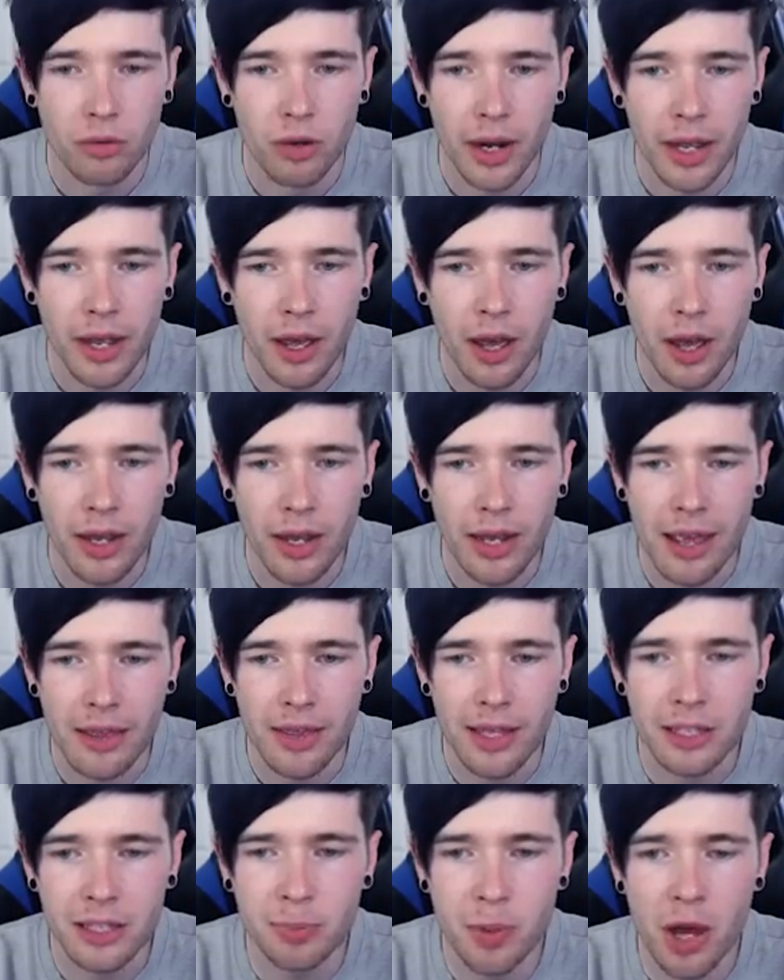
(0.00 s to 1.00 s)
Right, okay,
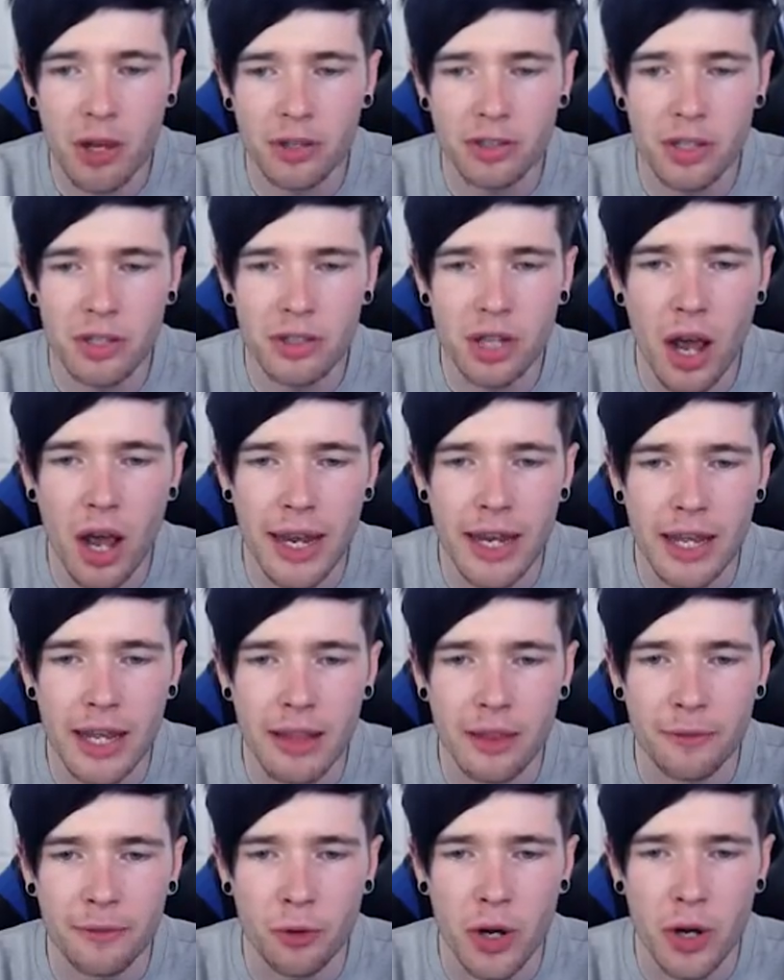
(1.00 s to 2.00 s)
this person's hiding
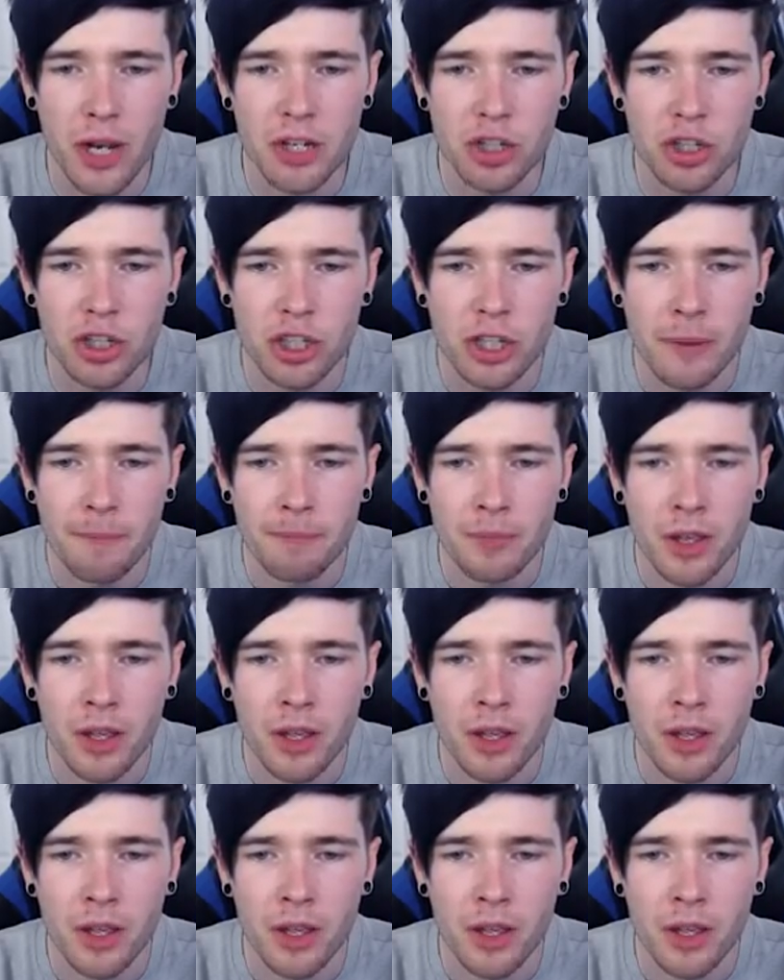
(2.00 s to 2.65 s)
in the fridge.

--

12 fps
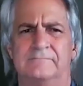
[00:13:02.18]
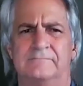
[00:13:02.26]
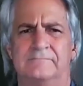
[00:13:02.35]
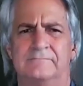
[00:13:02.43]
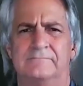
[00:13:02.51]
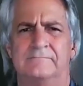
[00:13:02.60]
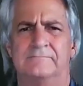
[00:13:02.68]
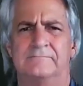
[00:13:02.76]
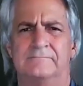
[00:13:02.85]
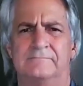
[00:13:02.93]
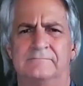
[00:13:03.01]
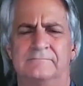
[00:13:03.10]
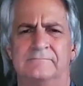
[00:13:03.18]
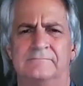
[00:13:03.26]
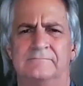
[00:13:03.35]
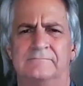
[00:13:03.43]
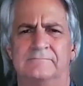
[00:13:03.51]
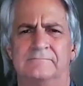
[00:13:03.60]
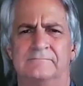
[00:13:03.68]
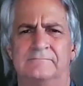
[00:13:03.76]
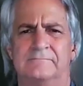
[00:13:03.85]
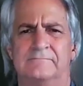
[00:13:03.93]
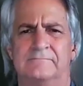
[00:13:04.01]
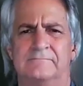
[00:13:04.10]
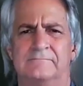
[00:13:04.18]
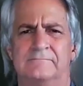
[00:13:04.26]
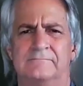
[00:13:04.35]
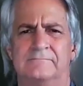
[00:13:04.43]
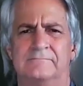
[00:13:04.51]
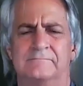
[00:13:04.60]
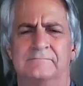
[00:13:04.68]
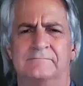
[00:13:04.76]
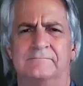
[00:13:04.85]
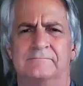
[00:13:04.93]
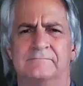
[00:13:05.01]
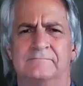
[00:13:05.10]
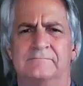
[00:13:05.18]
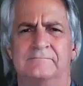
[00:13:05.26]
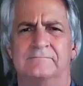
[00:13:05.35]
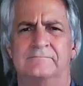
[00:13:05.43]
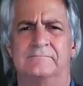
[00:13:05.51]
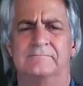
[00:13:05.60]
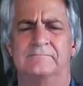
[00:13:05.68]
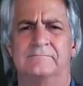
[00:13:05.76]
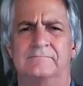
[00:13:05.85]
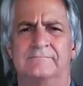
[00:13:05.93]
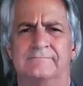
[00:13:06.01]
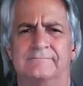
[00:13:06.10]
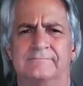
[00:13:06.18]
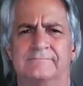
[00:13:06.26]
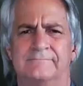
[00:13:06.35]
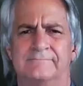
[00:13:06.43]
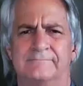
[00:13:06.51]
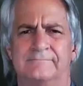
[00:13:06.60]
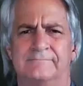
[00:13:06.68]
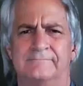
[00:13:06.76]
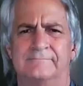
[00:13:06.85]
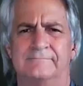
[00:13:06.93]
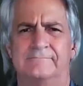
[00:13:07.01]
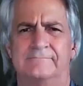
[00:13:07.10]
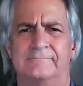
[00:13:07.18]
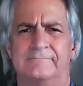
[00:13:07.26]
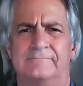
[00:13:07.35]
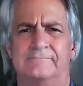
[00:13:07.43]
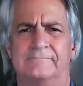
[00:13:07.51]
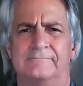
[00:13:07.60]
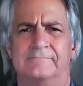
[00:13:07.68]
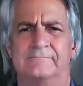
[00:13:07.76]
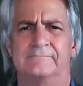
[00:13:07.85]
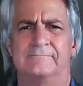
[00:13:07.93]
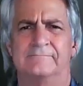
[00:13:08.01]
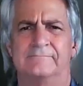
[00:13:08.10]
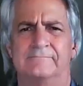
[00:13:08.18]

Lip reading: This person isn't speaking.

* * *

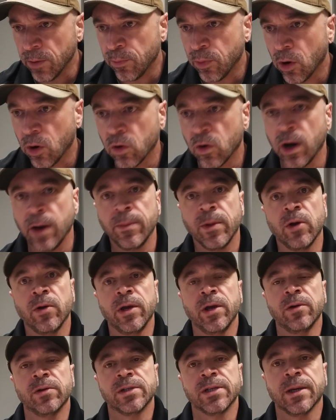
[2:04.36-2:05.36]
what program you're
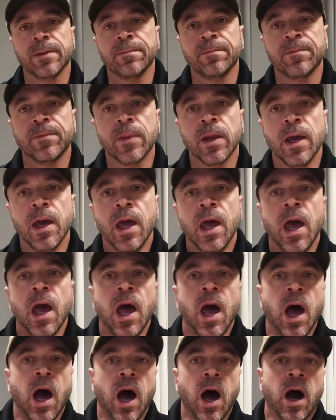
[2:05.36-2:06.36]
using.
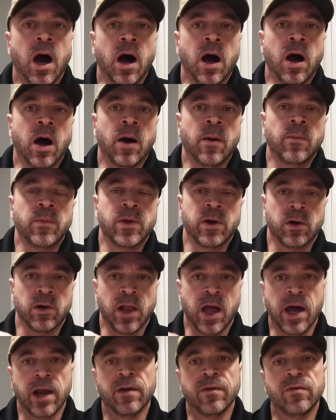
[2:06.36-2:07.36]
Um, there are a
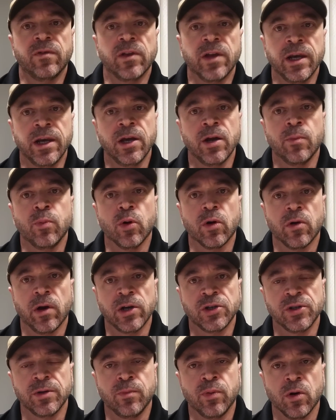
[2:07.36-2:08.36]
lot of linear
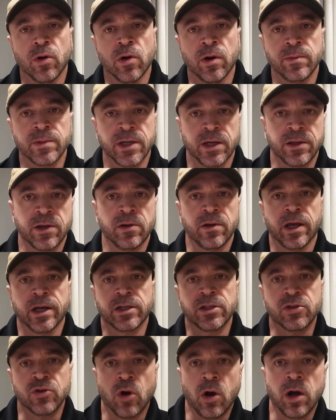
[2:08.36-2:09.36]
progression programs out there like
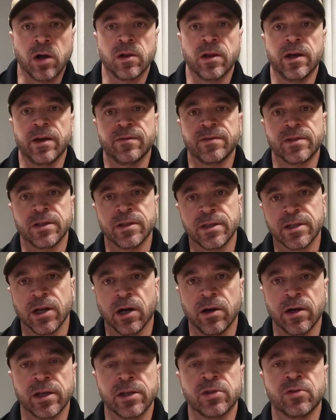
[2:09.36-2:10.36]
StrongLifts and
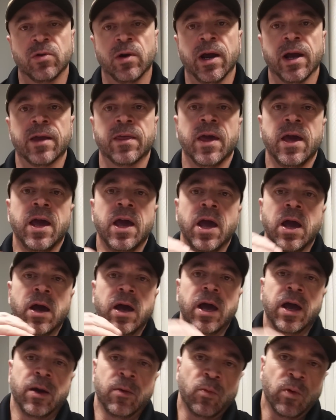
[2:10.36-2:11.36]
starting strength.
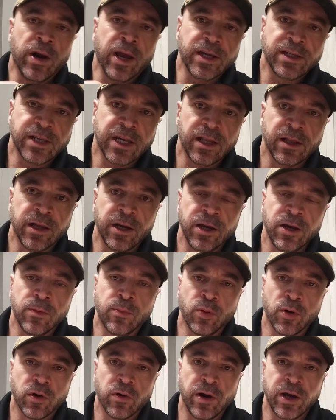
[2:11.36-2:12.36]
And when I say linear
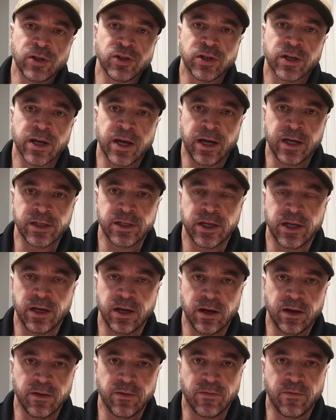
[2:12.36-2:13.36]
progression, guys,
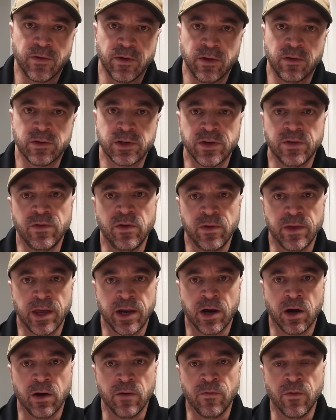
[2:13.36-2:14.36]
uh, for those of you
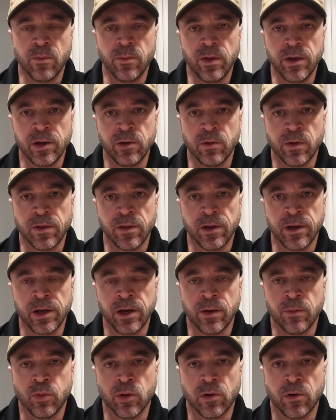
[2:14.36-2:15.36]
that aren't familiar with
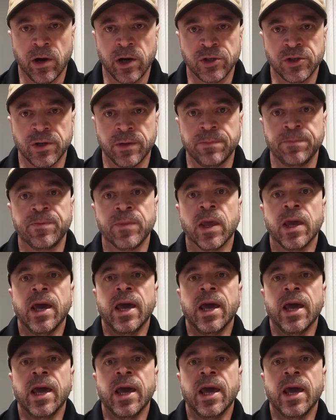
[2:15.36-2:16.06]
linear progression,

**Task to carry out**.
Though the entries above contain pictures, none should be copied; reproduce only the lines between the one holding "[00:13:04.10]" and the one holding "Lip reading: This person isn't speaking.", inclusive, exactly as written.

**Result below**.
[00:13:04.10]
[00:13:04.18]
[00:13:04.26]
[00:13:04.35]
[00:13:04.43]
[00:13:04.51]
[00:13:04.60]
[00:13:04.68]
[00:13:04.76]
[00:13:04.85]
[00:13:04.93]
[00:13:05.01]
[00:13:05.10]
[00:13:05.18]
[00:13:05.26]
[00:13:05.35]
[00:13:05.43]
[00:13:05.51]
[00:13:05.60]
[00:13:05.68]
[00:13:05.76]
[00:13:05.85]
[00:13:05.93]
[00:13:06.01]
[00:13:06.10]
[00:13:06.18]
[00:13:06.26]
[00:13:06.35]
[00:13:06.43]
[00:13:06.51]
[00:13:06.60]
[00:13:06.68]
[00:13:06.76]
[00:13:06.85]
[00:13:06.93]
[00:13:07.01]
[00:13:07.10]
[00:13:07.18]
[00:13:07.26]
[00:13:07.35]
[00:13:07.43]
[00:13:07.51]
[00:13:07.60]
[00:13:07.68]
[00:13:07.76]
[00:13:07.85]
[00:13:07.93]
[00:13:08.01]
[00:13:08.10]
[00:13:08.18]

Lip reading: This person isn't speaking.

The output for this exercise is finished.